◆ **WHAT IS EXPECTED**: Transcribe only the lines from the one containing "[00:03:56.37 to 00:03:56.62]" through the final line of the entries below, exactly, and exclude the pictures.

** Opening AVAILABLE DATA block **

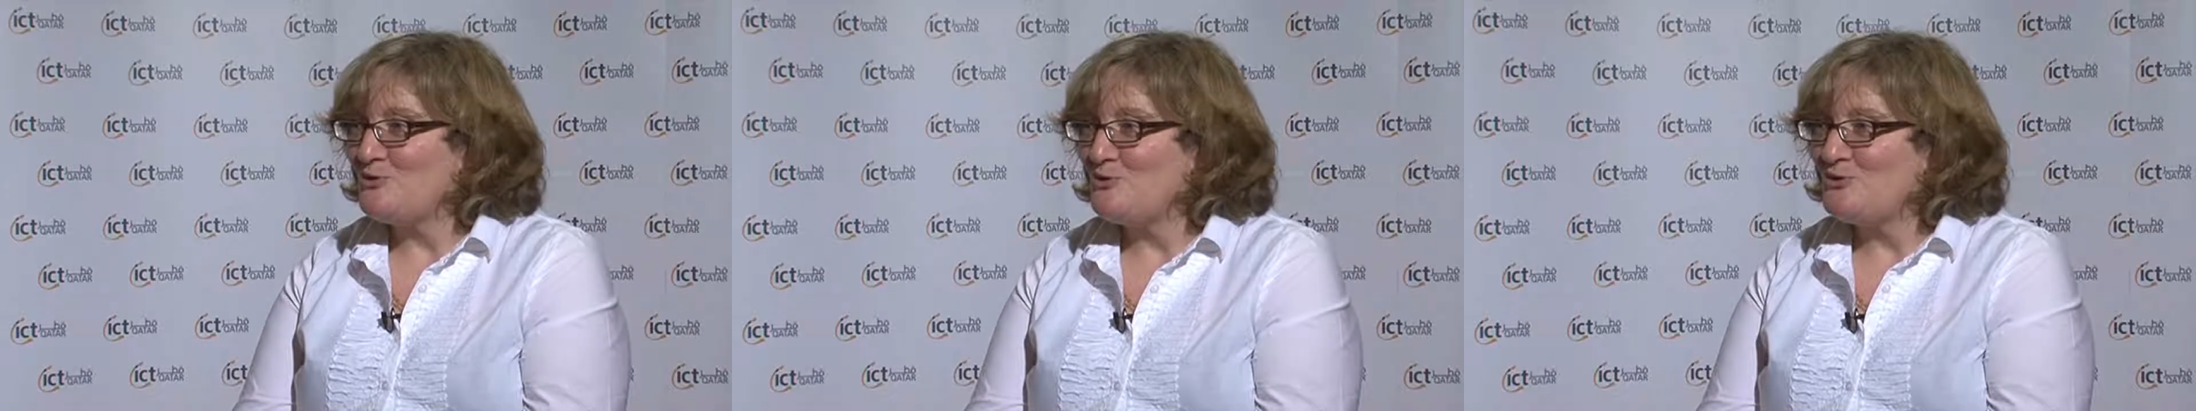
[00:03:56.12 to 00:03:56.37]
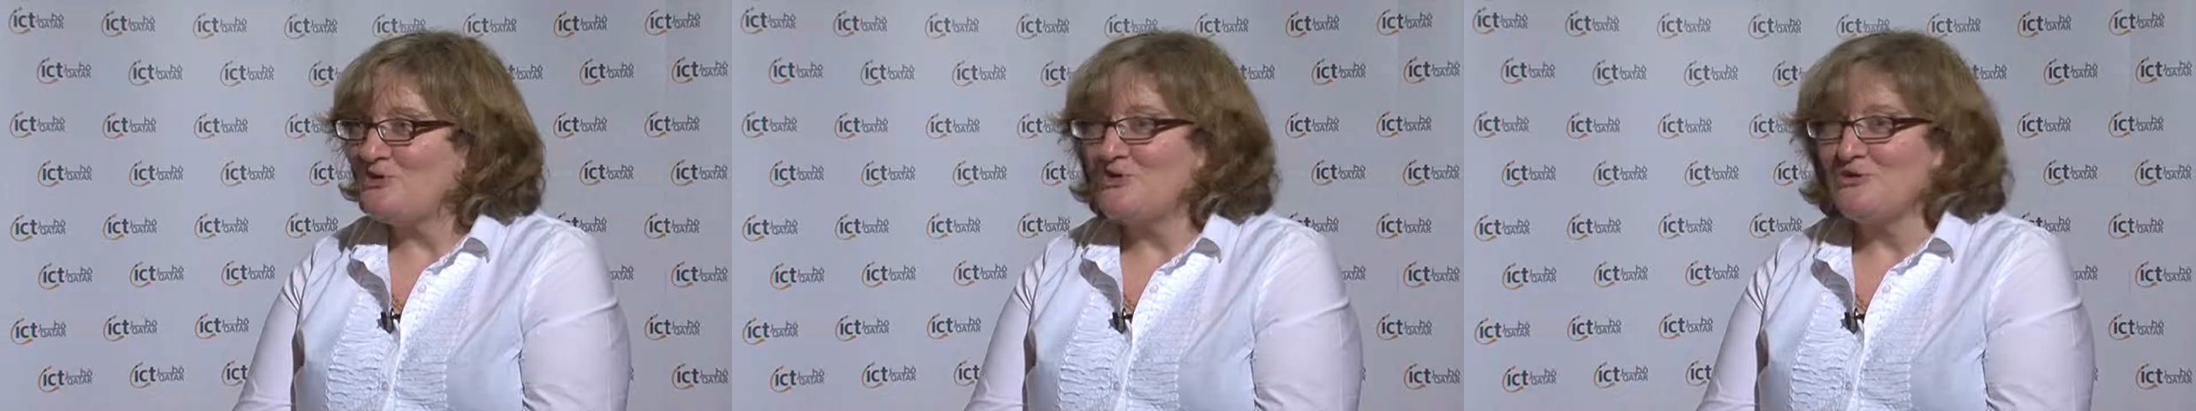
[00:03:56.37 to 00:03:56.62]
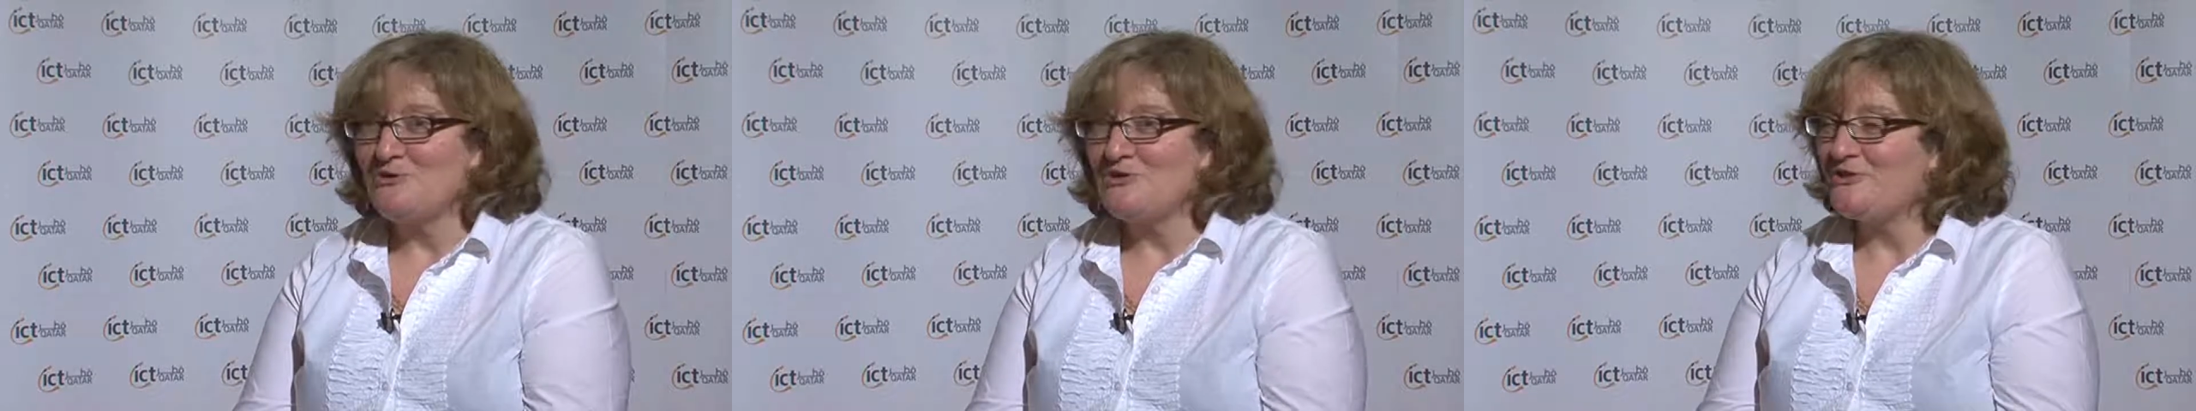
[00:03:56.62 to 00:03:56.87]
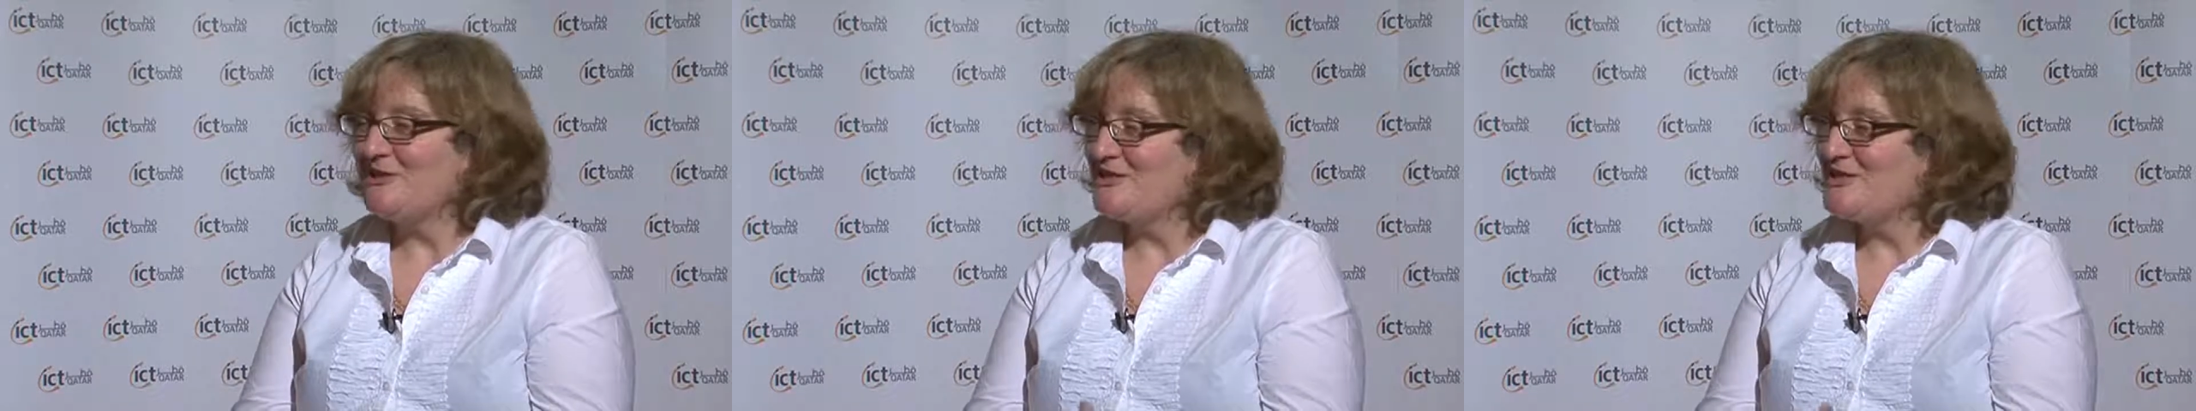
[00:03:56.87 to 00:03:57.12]
talk to
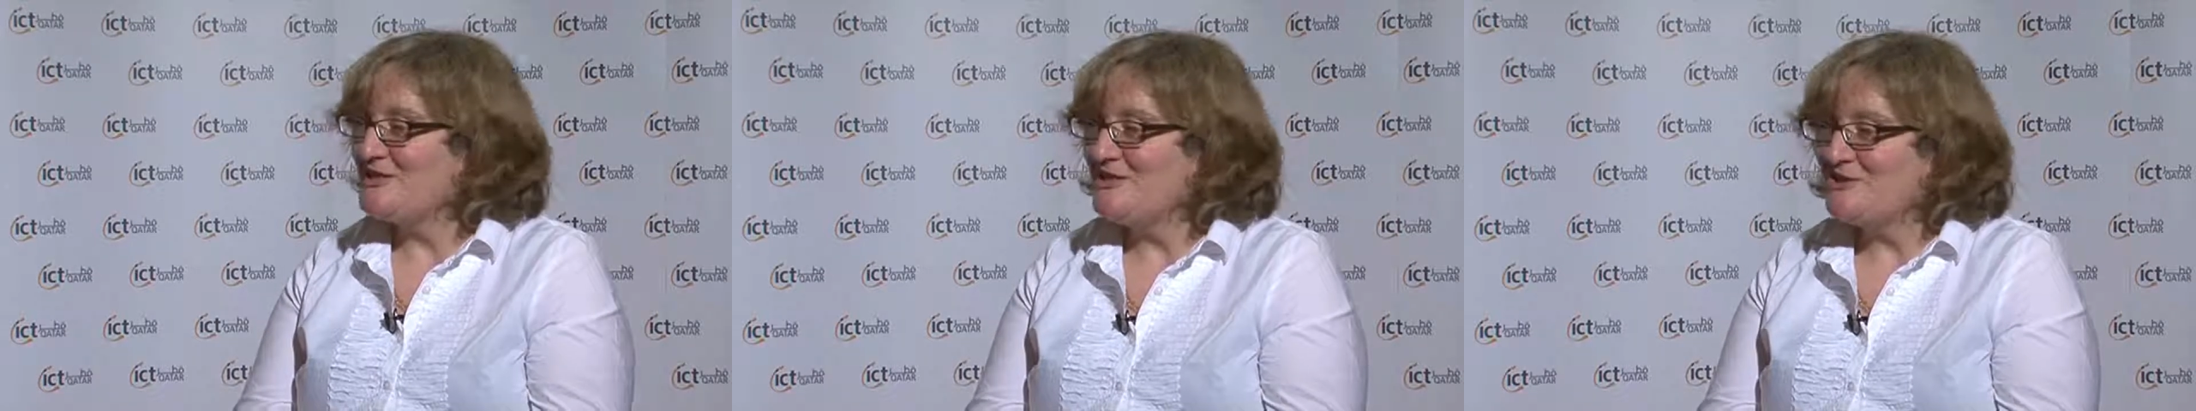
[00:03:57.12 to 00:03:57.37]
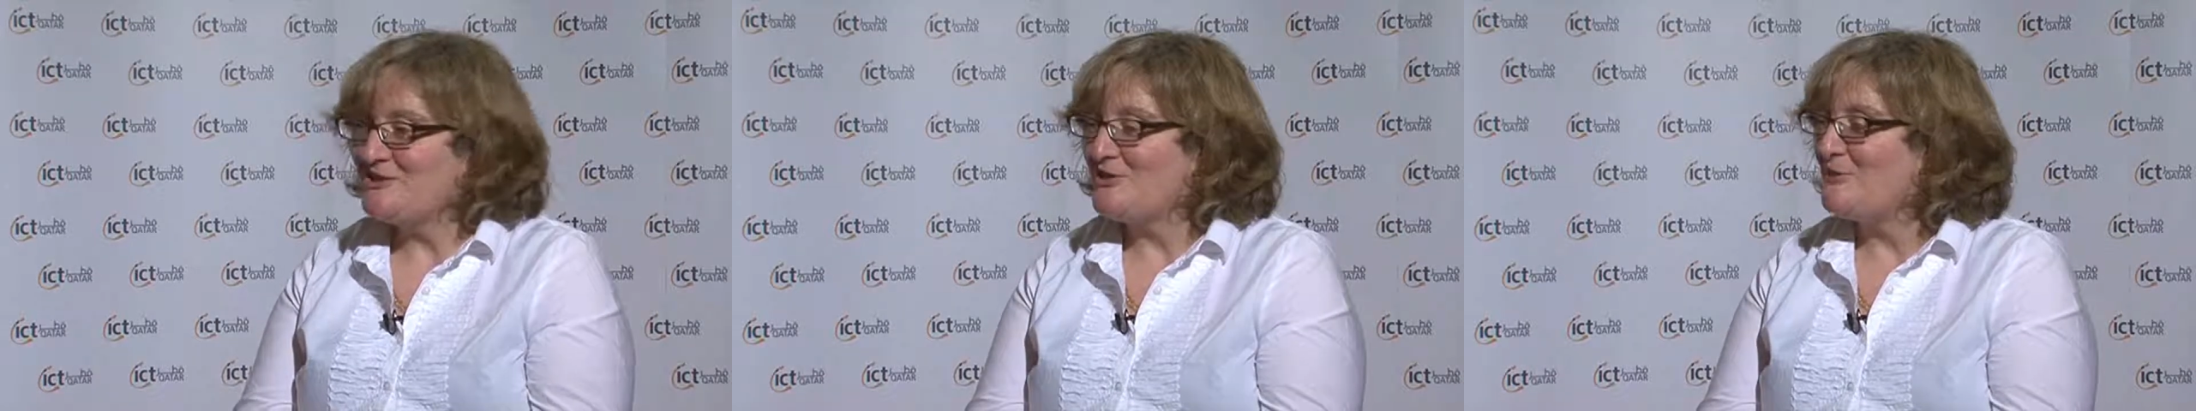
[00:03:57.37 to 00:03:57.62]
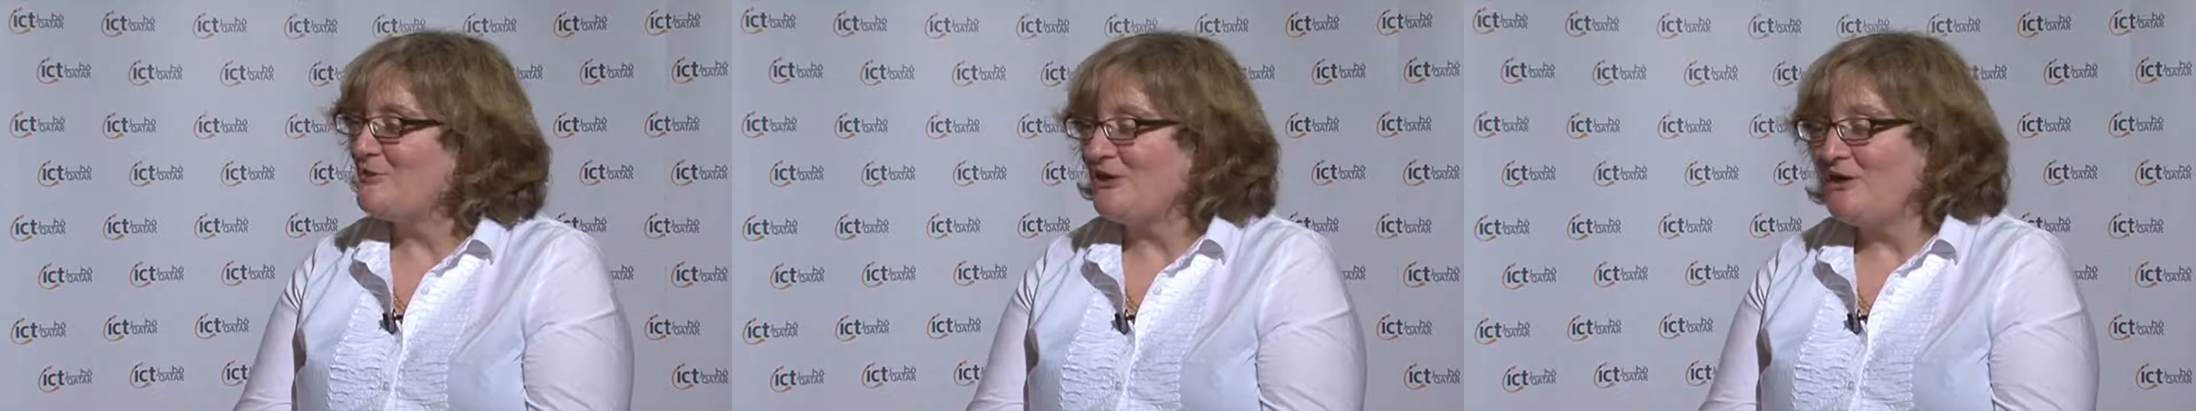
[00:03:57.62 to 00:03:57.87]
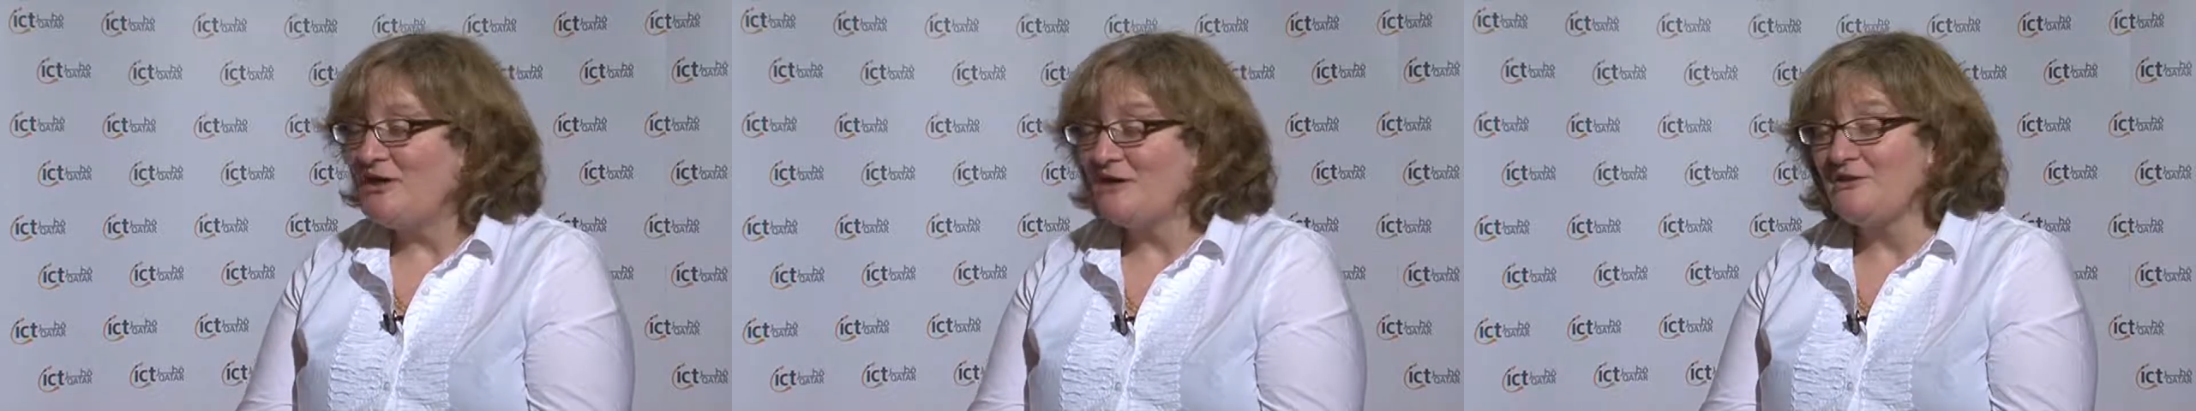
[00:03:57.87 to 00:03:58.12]
children and teach them and
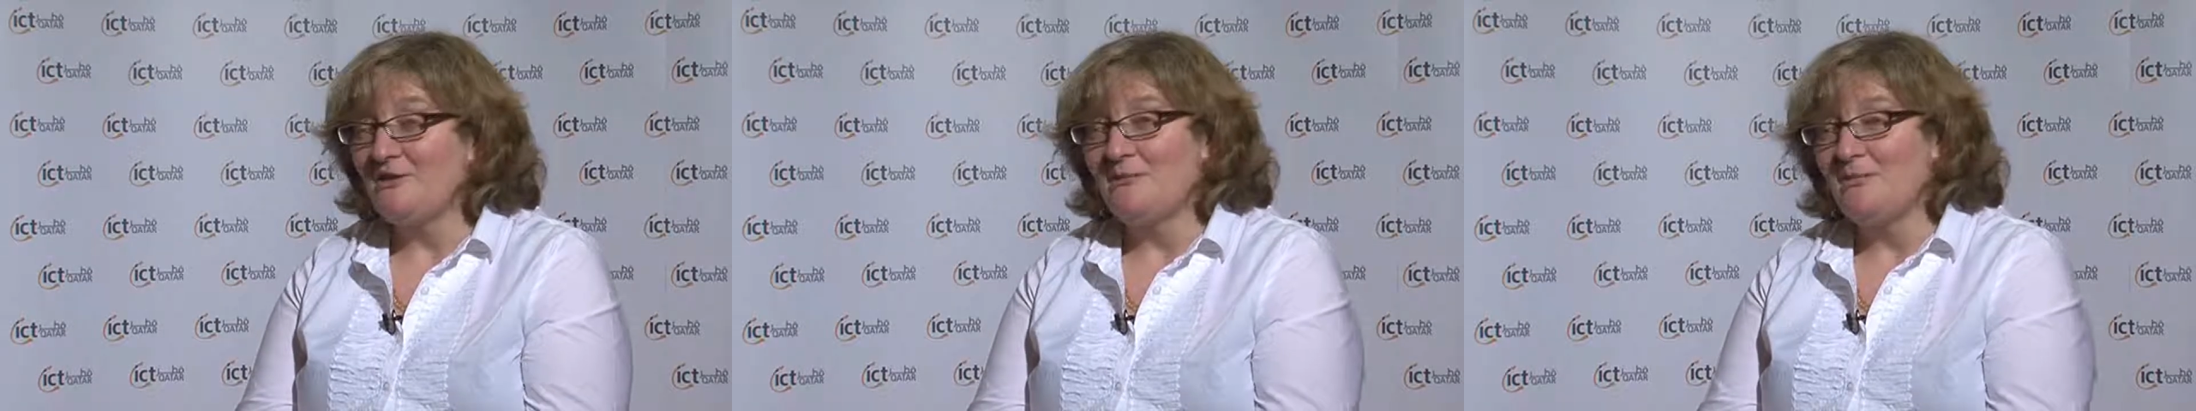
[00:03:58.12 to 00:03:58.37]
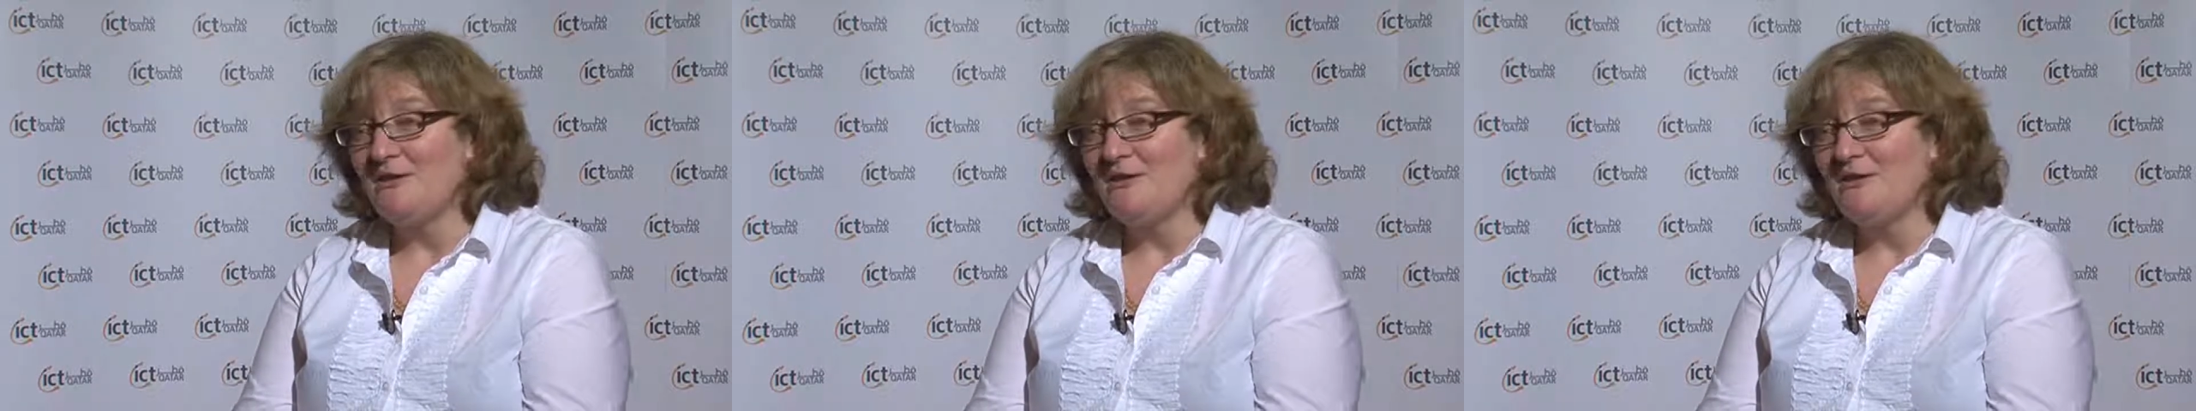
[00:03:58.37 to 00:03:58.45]
guide them,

** Closing AVAILABLE DATA block **

◆ **SOLUTION FOR THIS TASK**:
[00:03:56.37 to 00:03:56.62]
[00:03:56.62 to 00:03:56.87]
[00:03:56.87 to 00:03:57.12]
talk to
[00:03:57.12 to 00:03:57.37]
[00:03:57.37 to 00:03:57.62]
[00:03:57.62 to 00:03:57.87]
[00:03:57.87 to 00:03:58.12]
children and teach them and
[00:03:58.12 to 00:03:58.37]
[00:03:58.37 to 00:03:58.45]
guide them,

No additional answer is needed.